Chapter Four. While the inability to predict crystal packing remains a major obstacle in the field of crystal engineering, it has been shown that the use of hexamethyl triptycene as the stator portion can allow for an optimal packing arrangement of the rotor molecules. However, closer inspection of the crystal structure revealed that the free volume discussed above, was actually filled by crystallographically defined solvent molecules. Despite this, the system demonstrated impressive rotational dynamics. Given the dynamics of this system in combination with analysis of the crystal structure demonstrated the presence of a correlated motion analogous to a macroscopic “gearing” system. This chapter documents synthetic advances that allow access to this system efficiently such that appreciable quantities of this rotor and a variety of its derivatives can be accessed in order to fully characterize their rotation dynamics. Preliminary data showing qualitative evidence of a correlated motion are presented, but studies are still ongoing.

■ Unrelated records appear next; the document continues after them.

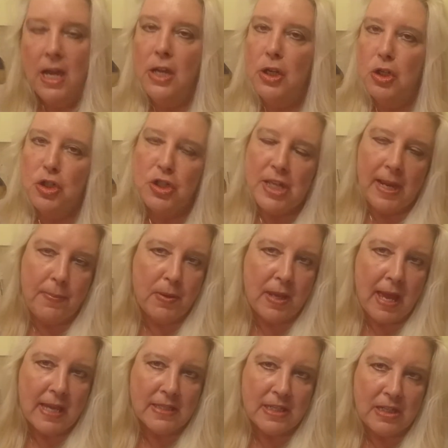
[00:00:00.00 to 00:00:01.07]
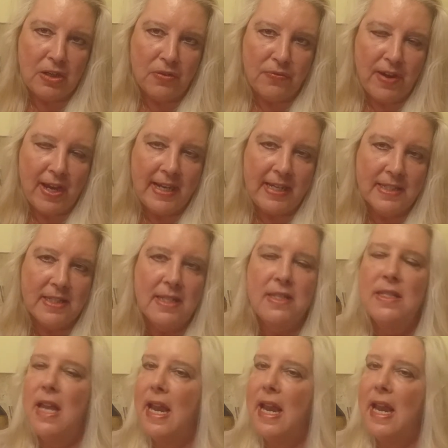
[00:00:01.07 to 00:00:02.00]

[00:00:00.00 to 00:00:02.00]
You're stabilizing your finances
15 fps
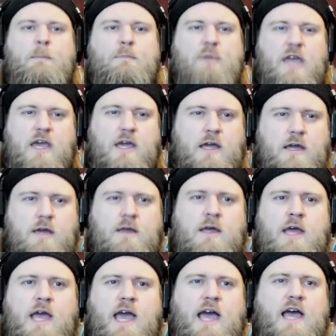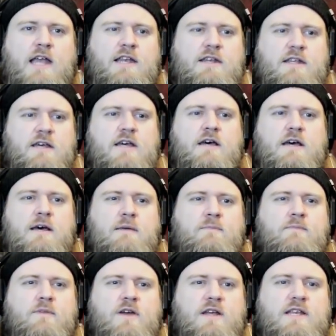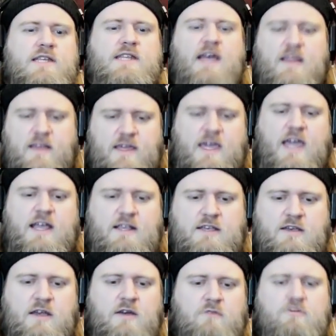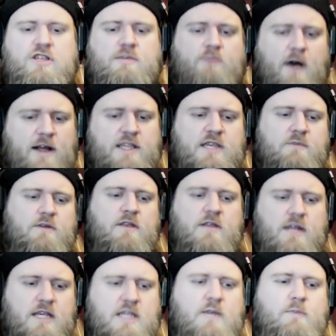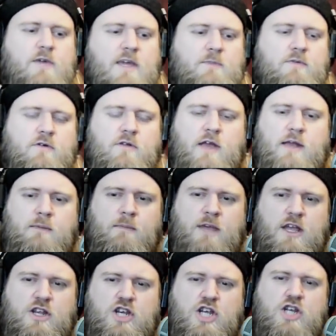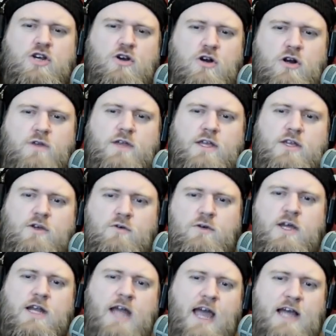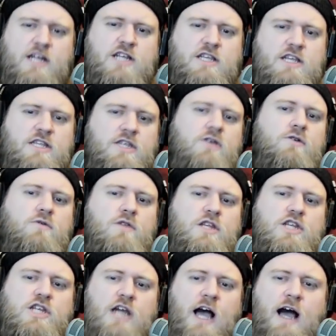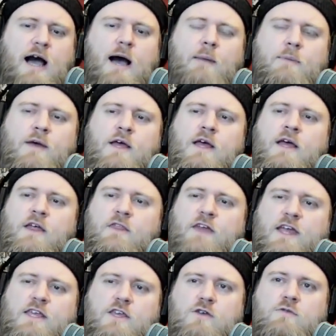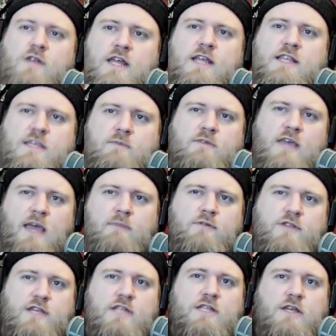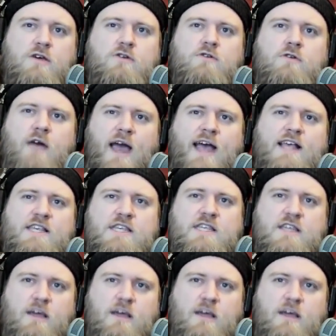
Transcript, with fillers: big and um, uh, delegate responsibilities to people and ensure that you can actually do the job that you need to be able to do as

Chapter Five. Inspired by the work discussed in the previous chapter, it followed that while iptycene based stators would often lead to rotors with a tendency to interdigitate, peripheral substitution was a promising strategy to overcome this obstacle. Despite this, traditional strategies of synthesizing these compounds were considerably too long and low yielding to be practical for further study. With this in mind, this chapter documents the development of an efficient, high yielding method for late stage installation of peripheral substitution that can be applied not just to triptycenes, but also to pentiptycenes.